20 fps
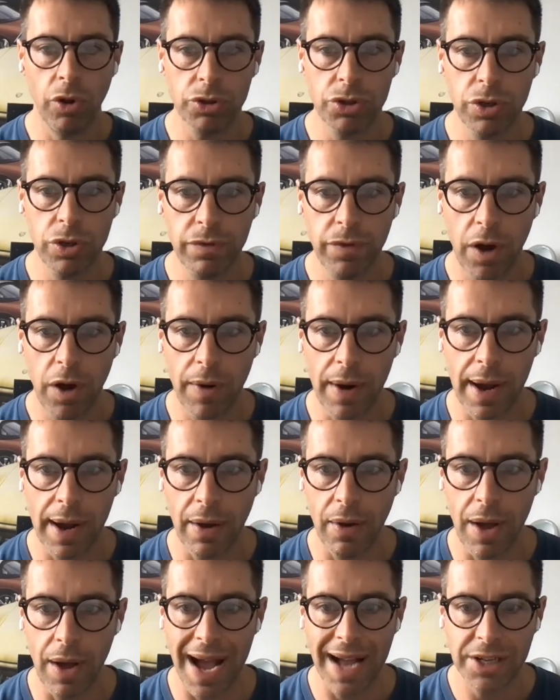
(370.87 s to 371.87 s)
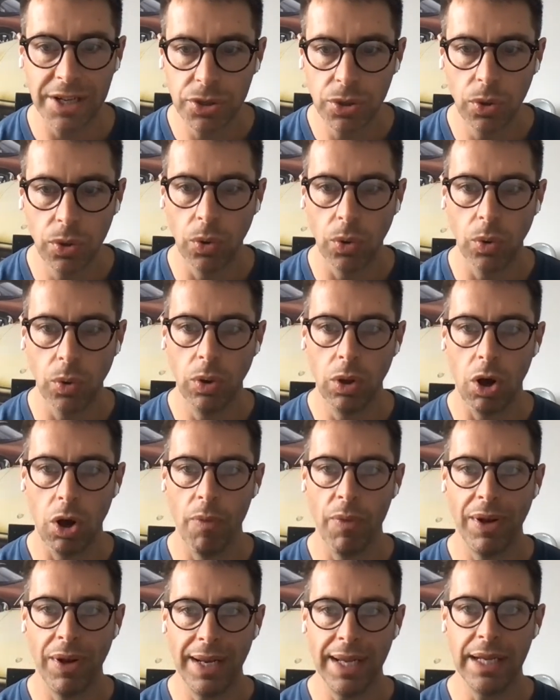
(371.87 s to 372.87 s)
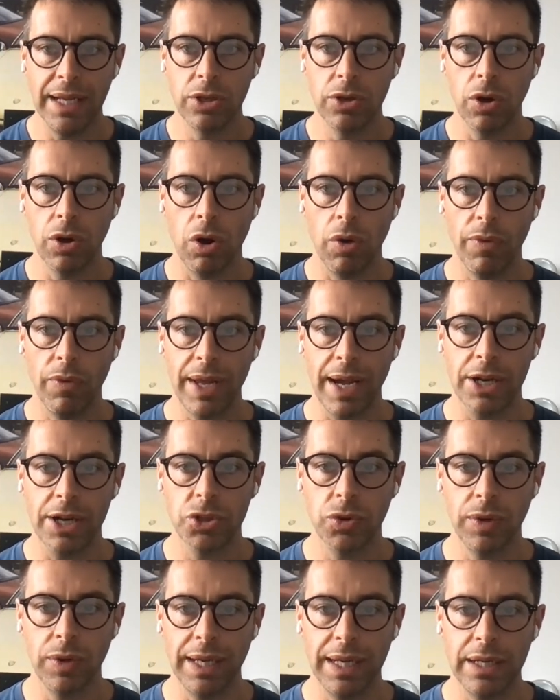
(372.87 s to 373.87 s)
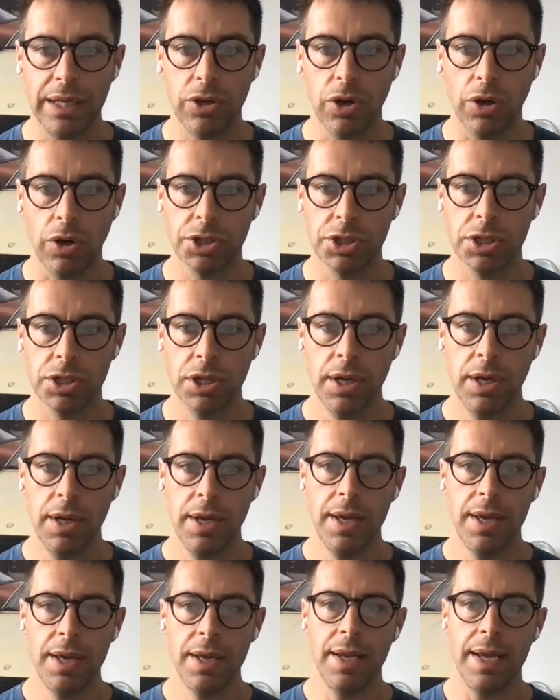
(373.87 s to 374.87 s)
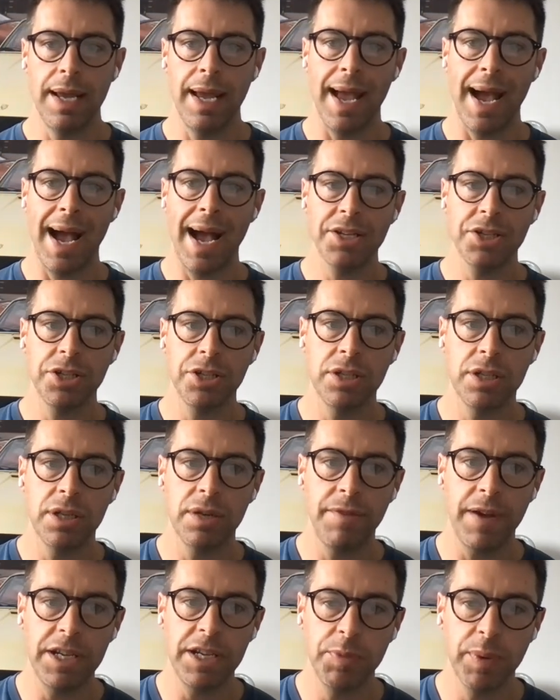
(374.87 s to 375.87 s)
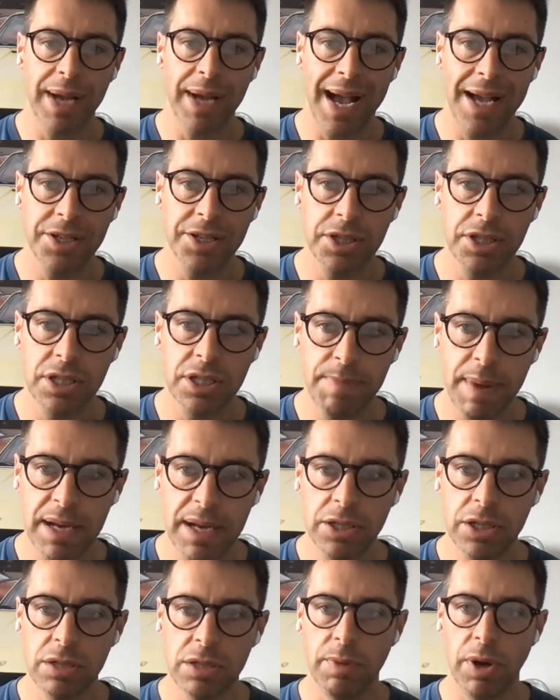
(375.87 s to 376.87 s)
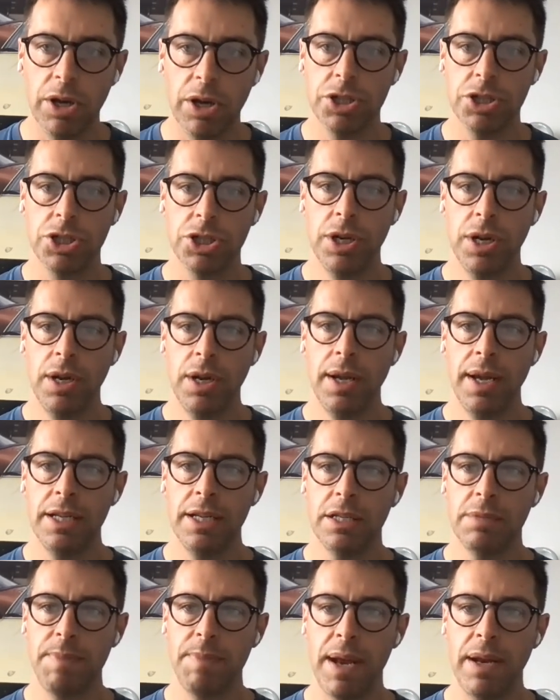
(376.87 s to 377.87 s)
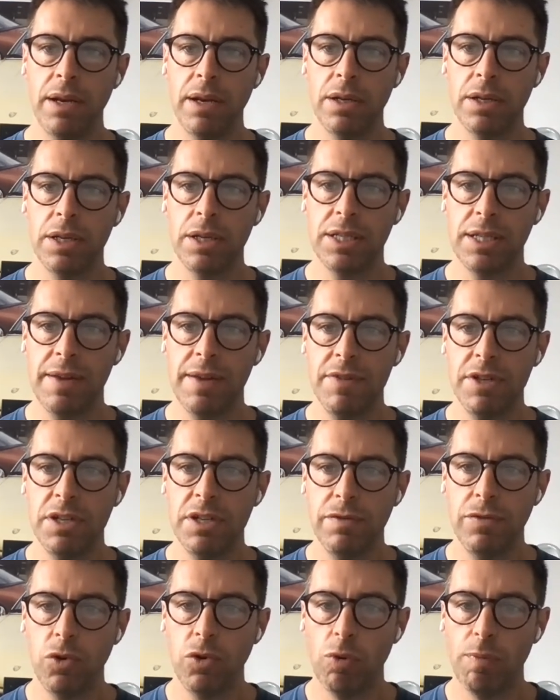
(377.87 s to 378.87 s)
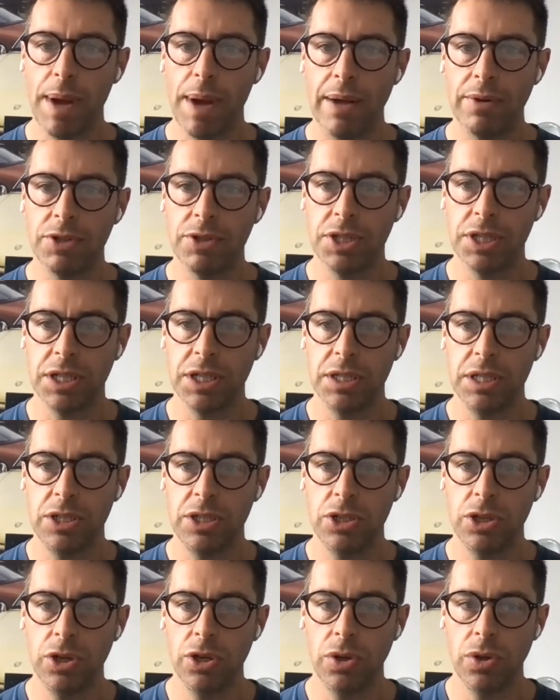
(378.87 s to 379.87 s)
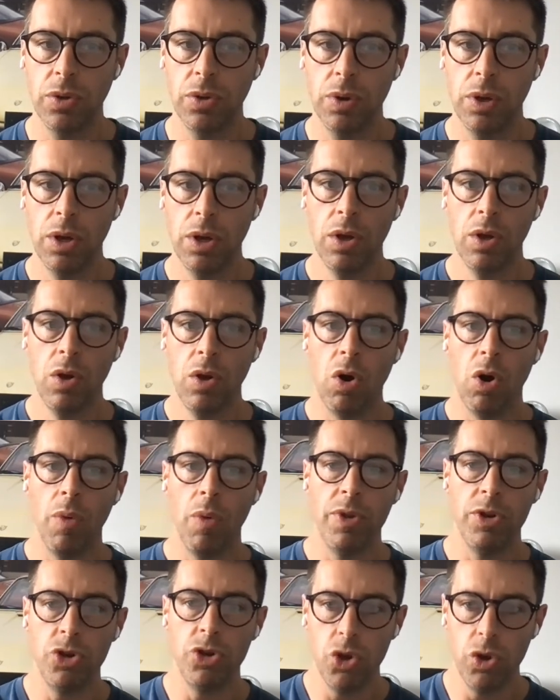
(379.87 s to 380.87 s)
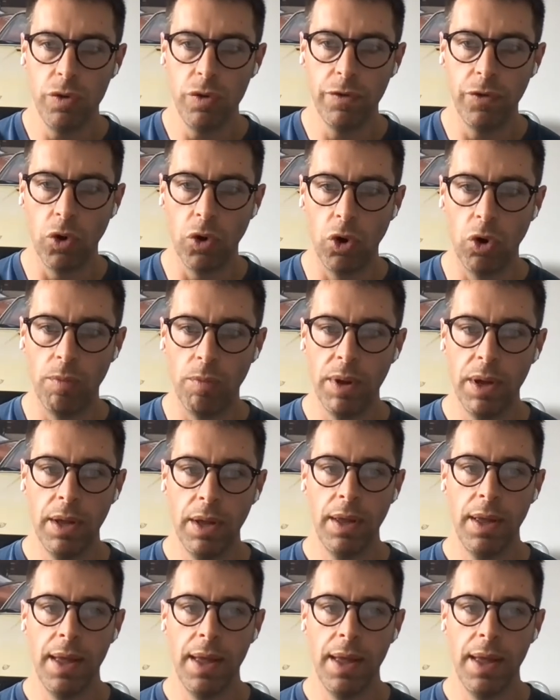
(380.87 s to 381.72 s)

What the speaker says: too far out at all on the actual lead cost. Facebook hasn't spent as much. It spent £74.62 on the new form,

■ ■ ■ ■

■ ACTION ITEM
Transcribe the material exactly, leaving every picture out.

■ SOLUTION TO THE PROBLEM
20 fps
(370.87 s to 371.87 s)
(371.87 s to 372.87 s)
(372.87 s to 373.87 s)
(373.87 s to 374.87 s)
(374.87 s to 375.87 s)
(375.87 s to 376.87 s)
(376.87 s to 377.87 s)
(377.87 s to 378.87 s)
(378.87 s to 379.87 s)
(379.87 s to 380.87 s)
(380.87 s to 381.72 s)

What the speaker says: too far out at all on the actual lead cost. Facebook hasn't spent as much. It spent £74.62 on the new form,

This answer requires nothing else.